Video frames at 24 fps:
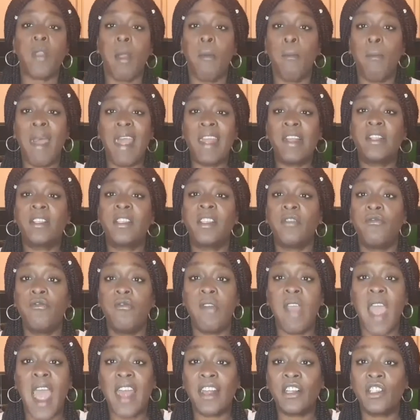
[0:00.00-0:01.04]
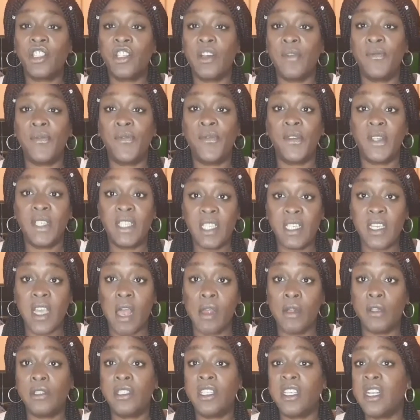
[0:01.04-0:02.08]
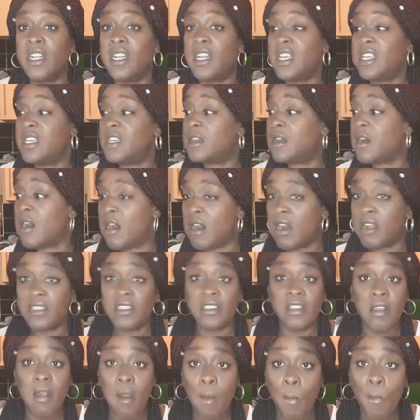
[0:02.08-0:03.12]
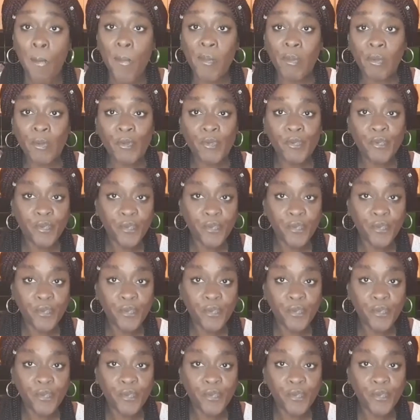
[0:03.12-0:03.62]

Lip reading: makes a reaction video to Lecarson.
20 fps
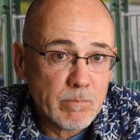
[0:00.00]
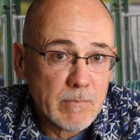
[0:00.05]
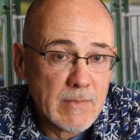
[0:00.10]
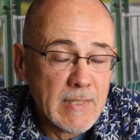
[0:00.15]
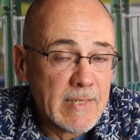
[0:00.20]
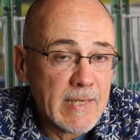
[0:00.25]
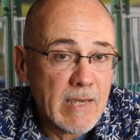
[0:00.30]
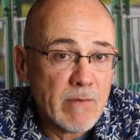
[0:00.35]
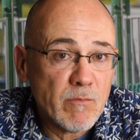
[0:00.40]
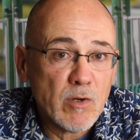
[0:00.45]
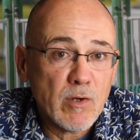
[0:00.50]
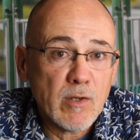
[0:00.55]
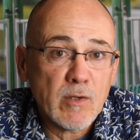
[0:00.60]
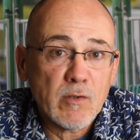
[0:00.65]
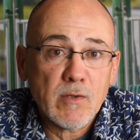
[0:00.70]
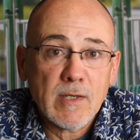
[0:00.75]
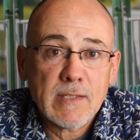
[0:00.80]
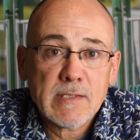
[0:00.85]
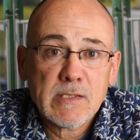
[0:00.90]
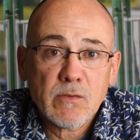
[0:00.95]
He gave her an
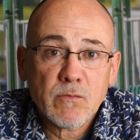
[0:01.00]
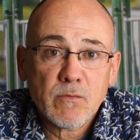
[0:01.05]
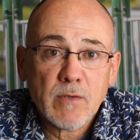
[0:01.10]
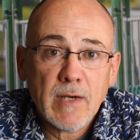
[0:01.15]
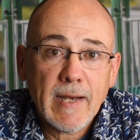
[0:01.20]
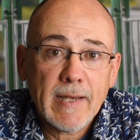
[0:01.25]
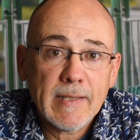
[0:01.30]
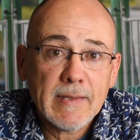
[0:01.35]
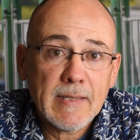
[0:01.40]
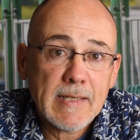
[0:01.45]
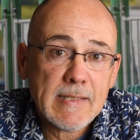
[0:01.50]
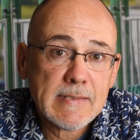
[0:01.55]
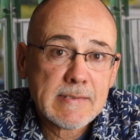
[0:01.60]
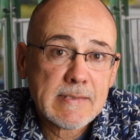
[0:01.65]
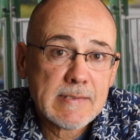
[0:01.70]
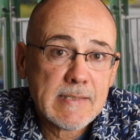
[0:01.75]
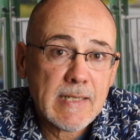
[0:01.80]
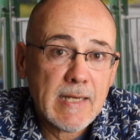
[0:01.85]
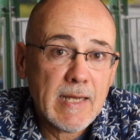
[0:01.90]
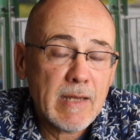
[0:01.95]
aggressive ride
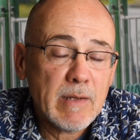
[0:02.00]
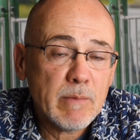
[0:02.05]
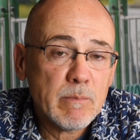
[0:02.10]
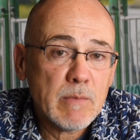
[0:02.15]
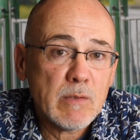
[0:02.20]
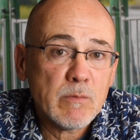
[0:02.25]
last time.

▶ WHAT TO WORK ON: Repeat exactly, please: transcribe each entry and leave out the pictures.

▶ ANSWER TO THIS PROBLEM:
Video frames at 24 fps:
[0:00.00-0:01.04]
[0:01.04-0:02.08]
[0:02.08-0:03.12]
[0:03.12-0:03.62]

Lip reading: makes a reaction video to Lecarson.
20 fps
[0:00.00]
[0:00.05]
[0:00.10]
[0:00.15]
[0:00.20]
[0:00.25]
[0:00.30]
[0:00.35]
[0:00.40]
[0:00.45]
[0:00.50]
[0:00.55]
[0:00.60]
[0:00.65]
[0:00.70]
[0:00.75]
[0:00.80]
[0:00.85]
[0:00.90]
[0:00.95]
He gave her an
[0:01.00]
[0:01.05]
[0:01.10]
[0:01.15]
[0:01.20]
[0:01.25]
[0:01.30]
[0:01.35]
[0:01.40]
[0:01.45]
[0:01.50]
[0:01.55]
[0:01.60]
[0:01.65]
[0:01.70]
[0:01.75]
[0:01.80]
[0:01.85]
[0:01.90]
[0:01.95]
aggressive ride
[0:02.00]
[0:02.05]
[0:02.10]
[0:02.15]
[0:02.20]
[0:02.25]
last time.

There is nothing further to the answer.